Breastfeeding isn’t recommended while you’re taking Zejula (niraparib), and for 1 month after the last dose. It isn’t known whether Zejula (niraparib) can pass into human breast milk. But, if it does, it has a potential risk of causing serious harm to nursing babies. Talk to your provider if you have any questions about other ways to feed your baby while receiving this medication].
Zejula (niraparib) can cause some serious health issues. This risk may be even higher for certain groups. If this worries you, talk to your doctor or pharmacist about other options.
While rare, some people who received treatment with Zejula (niraparib) developed a bone marrow problem called myelodysplastic syndrome (MDS), or cancer of the blood called acute leukemia. This can happen from months to years after starting Zejula (niraparib) treatment. Talk to your provider if you’re concerned about your risk for other cancers.

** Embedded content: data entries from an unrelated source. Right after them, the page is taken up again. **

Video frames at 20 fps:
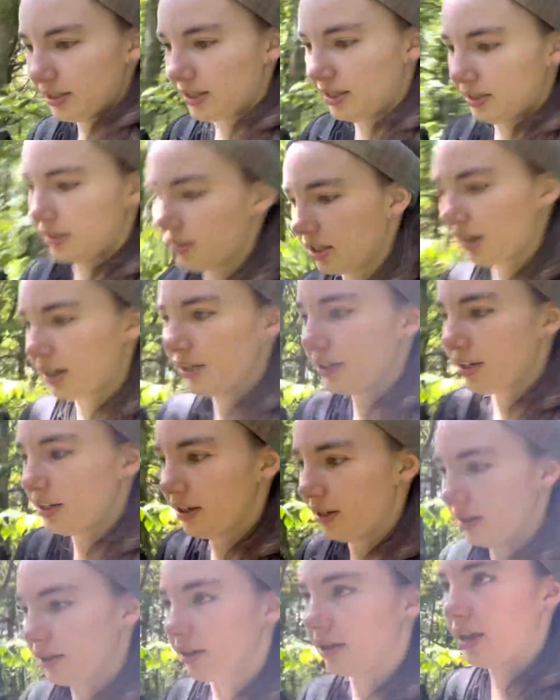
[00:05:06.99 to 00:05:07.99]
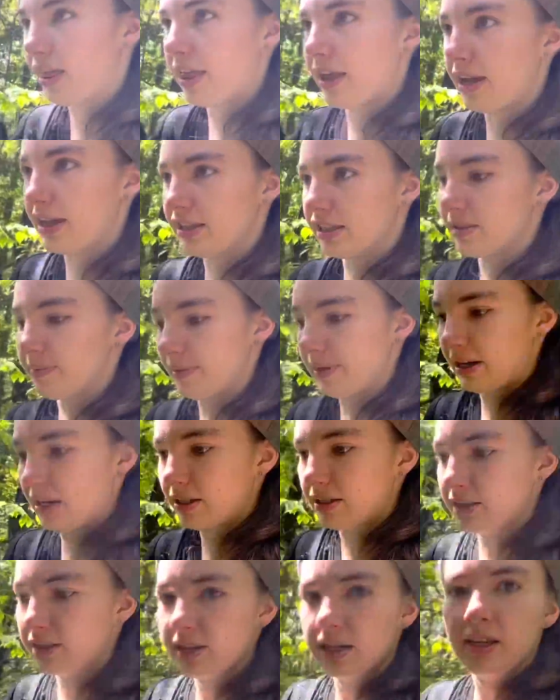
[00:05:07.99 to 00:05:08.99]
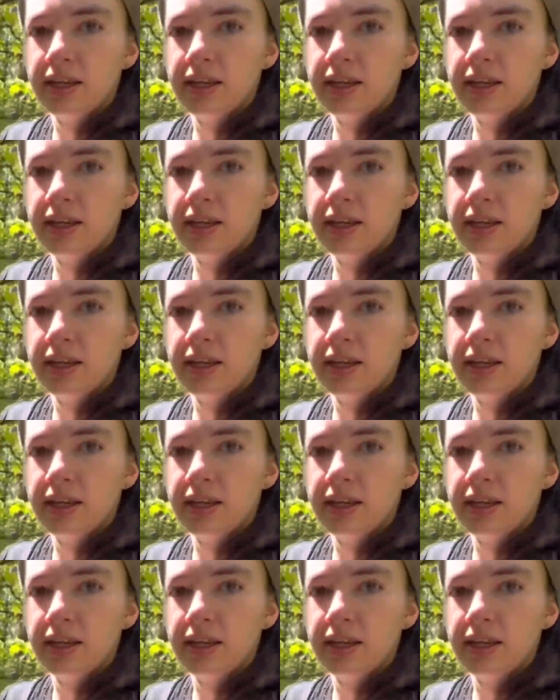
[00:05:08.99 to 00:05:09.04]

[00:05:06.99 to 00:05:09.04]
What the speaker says: is kind of a headspace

Zejula (niraparib) can cause your red blood cell, white blood cell, and platelet counts to drop. When the number of these cells are lower than normal, you’re at risk of developing anemia, infections, and bleeding or bruising.
Your provider will closely check your blood counts through routine lab work when you’re taking Zejula (niraparib). This can be as frequent as weekly lab checks the first month after starting. Let your provider know as soon as possible if you experience extreme tiredness, rapid breathing, fevers, chills, or bleeding and bruising that doesn’t stop or go away.
Zejula (niraparib) can raise your blood pressure. In rare cases, this can be serious enough to need immediate medical attention. It’s important to check your blood pressure often while taking Zejula (niraparib), especially when first starting treatment. Ask your provider how often you should be checking your blood pressure at home. You might need to monitor more closely if you have existing heart problems, such as coronary artery disease or arrhythmias. Let your provider know if you experience irregular heartbeat, severe headaches, fatigue, or dizziness.
Rare cases of a brain condition called posterior reversible encephalopathy syndrome (PRES) have happened with people taking Zejula (niraparib). Get medical help right away if you experience sudden severe headaches, sudden confusion, sudden vision loss or other vision changes, or seizures. You’ll have to stop the medication right away if you have PRES.
Because this medication causes DNA damage, Zejula (niraparib) can harm an unborn baby. If you are able to have children, use birth control during treatment with Zejula (niraparib) to prevent pregnancy. After the end of treatment, continue to use birth control for at least another 6 months. Let your provider know right away if you or your partner becomes pregnant during this time.
| Dosage | Quantity | Price as low as | Price per unit |
|---|---|---|---|
| 100mg | 30 tablets | $18,671.29 | $622.38 |
| 200mg | 30 tablets | $18,671.29 | $622.38 |
| 300mg | 30 tablets | $18,671.29 | $622.38 |
Maintenance treatment for advanced ovarian cancer:
Maintenance treatment for recurrent ovarian cancer with BRCA mutations: The typical dose is 300 mg by mouth once a day.
Your dose might be different if you have liver problems or experience side effects from the medication.